(AVAILABLE DATA begins)

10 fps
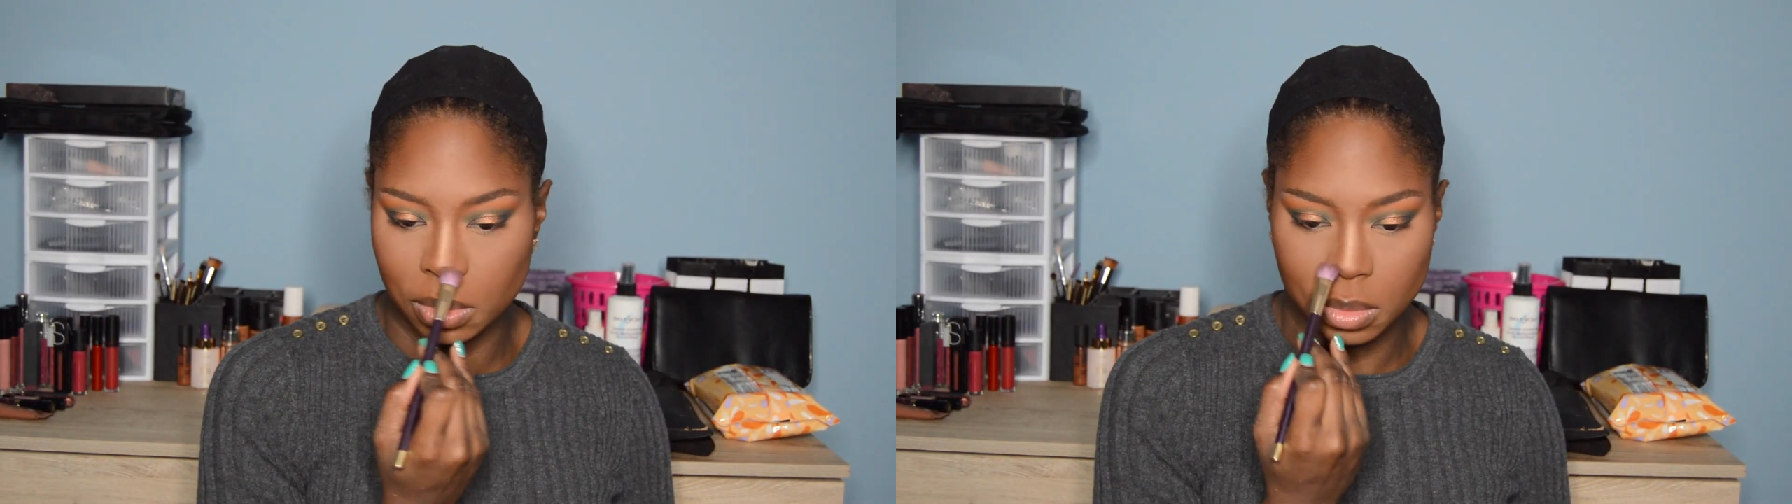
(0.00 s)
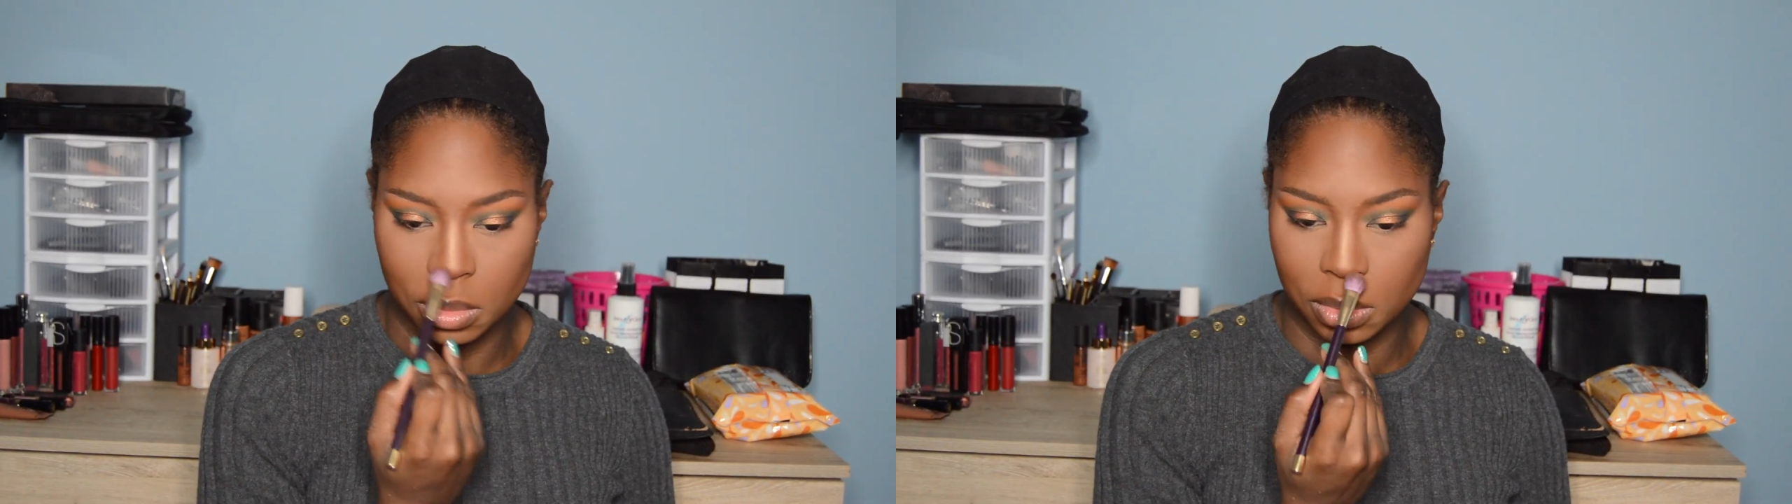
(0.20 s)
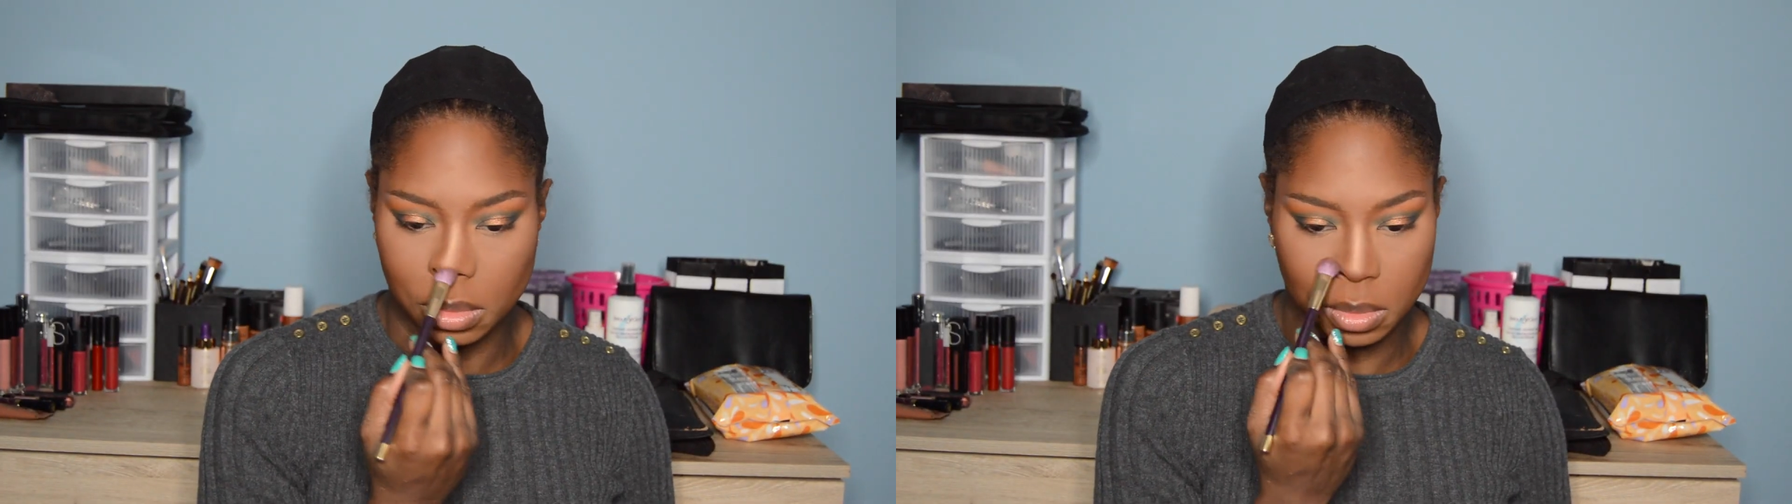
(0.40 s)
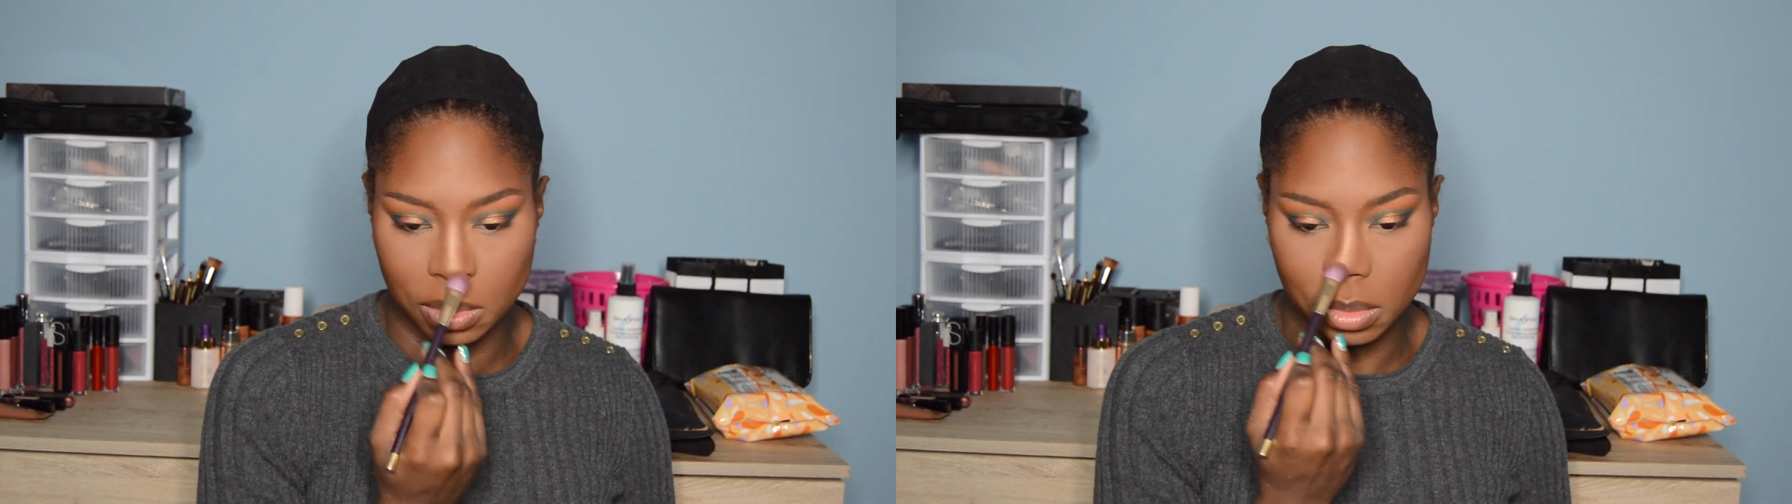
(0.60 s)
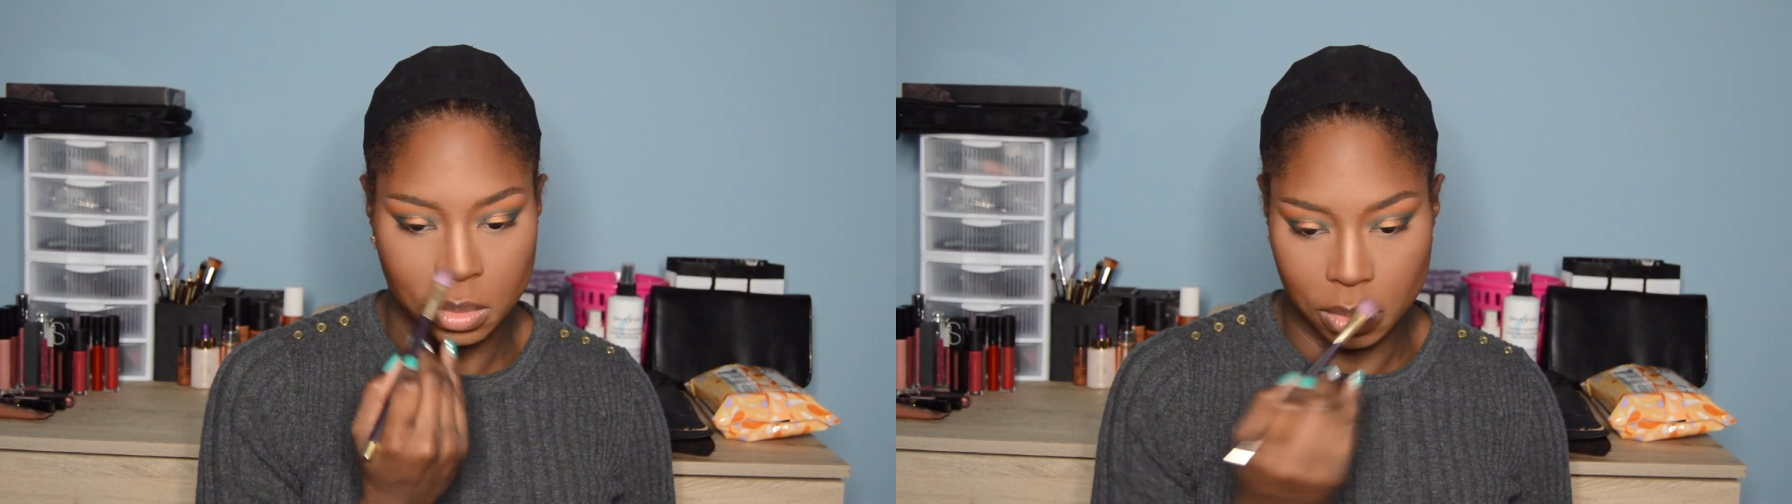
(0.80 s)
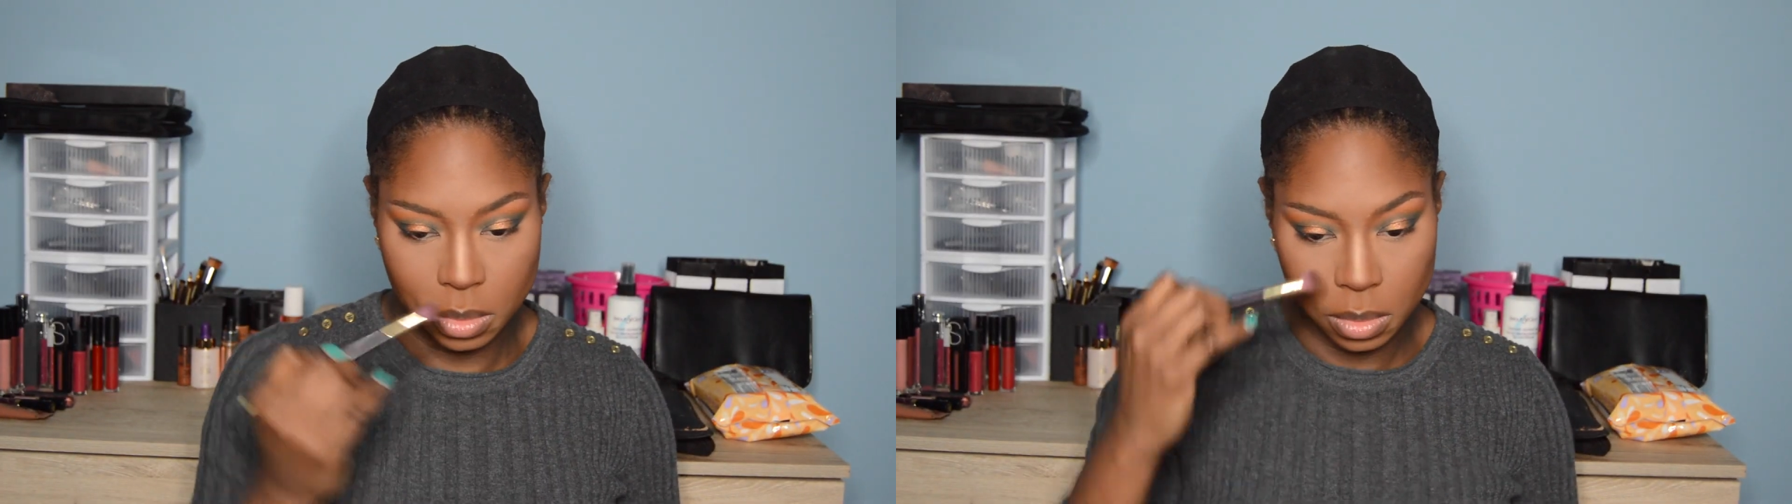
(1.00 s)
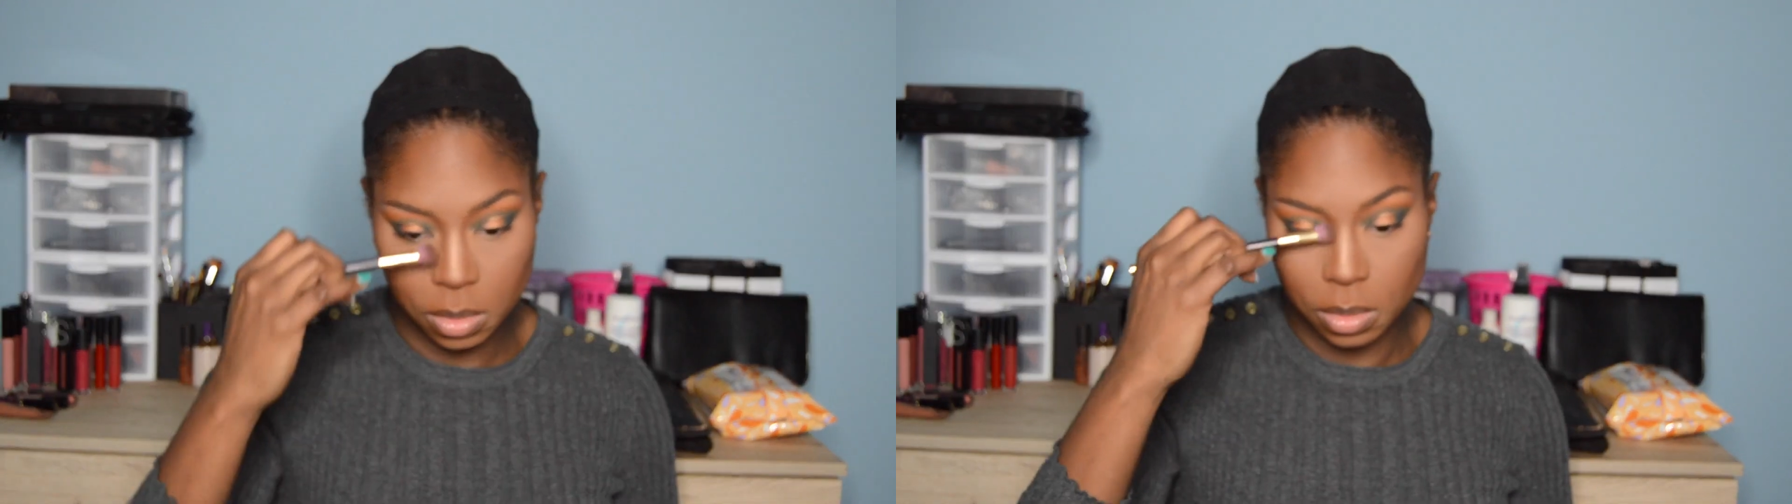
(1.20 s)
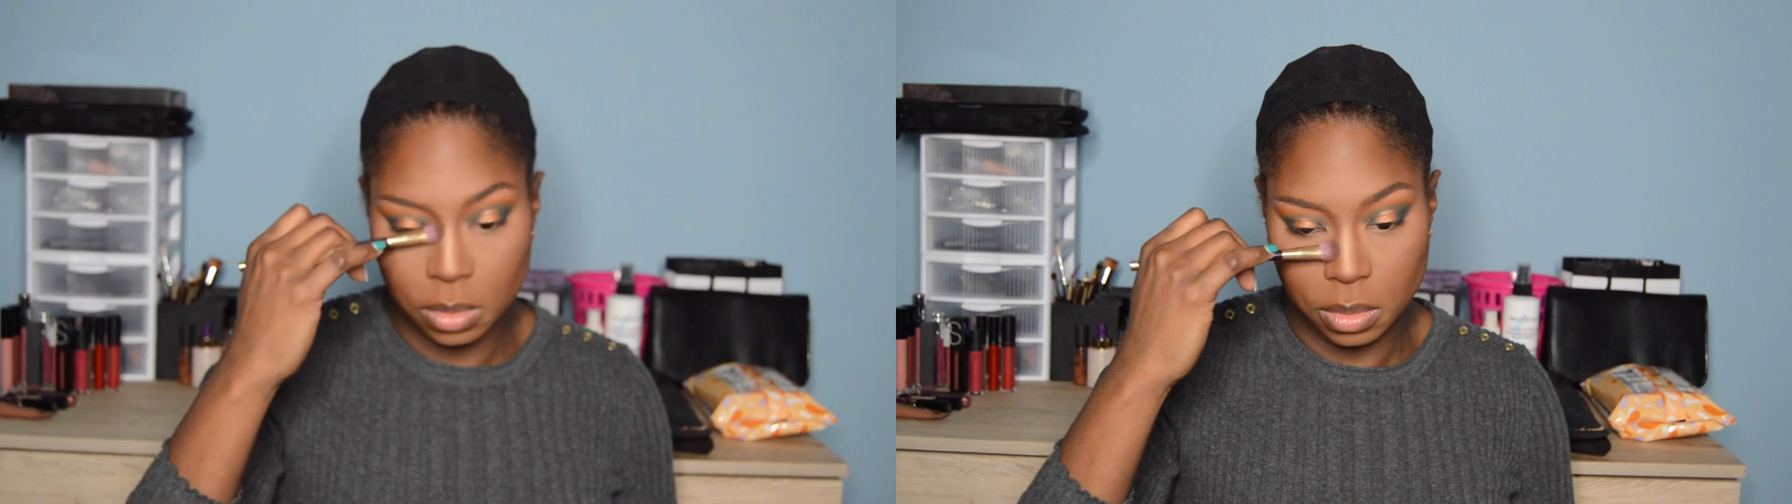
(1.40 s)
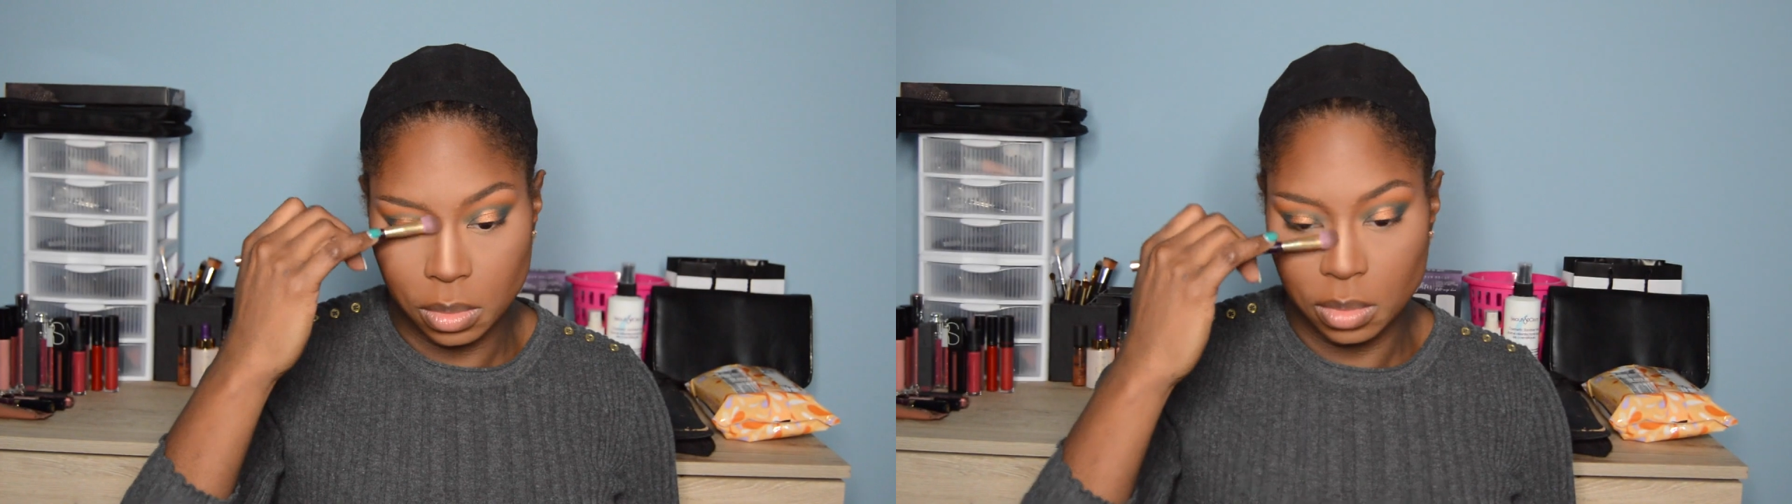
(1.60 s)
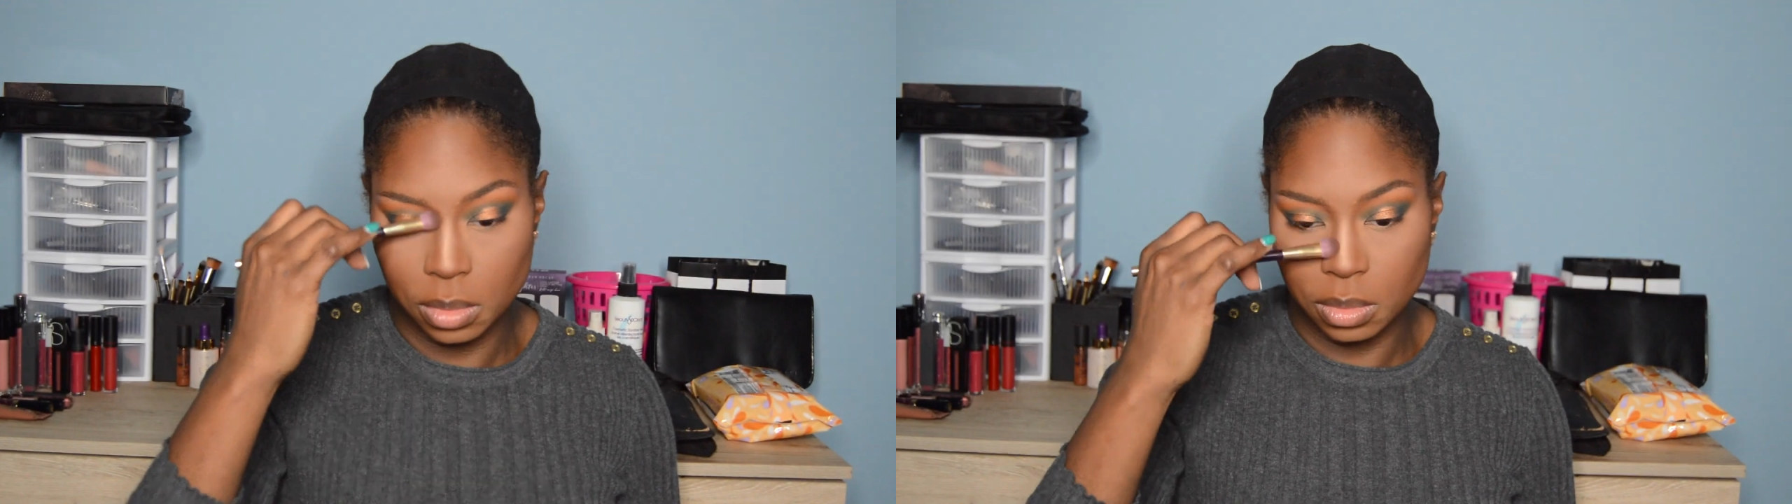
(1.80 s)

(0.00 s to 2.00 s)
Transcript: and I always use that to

(AVAILABLE DATA ends)

--- PROMPT ---
An exact restatement of the entries above is needed; no picture may appear in it.

--- ANSWER BOX ---
10 fps
(0.00 s)
(0.20 s)
(0.40 s)
(0.60 s)
(0.80 s)
(1.00 s)
(1.20 s)
(1.40 s)
(1.60 s)
(1.80 s)

(0.00 s to 2.00 s)
Transcript: and I always use that to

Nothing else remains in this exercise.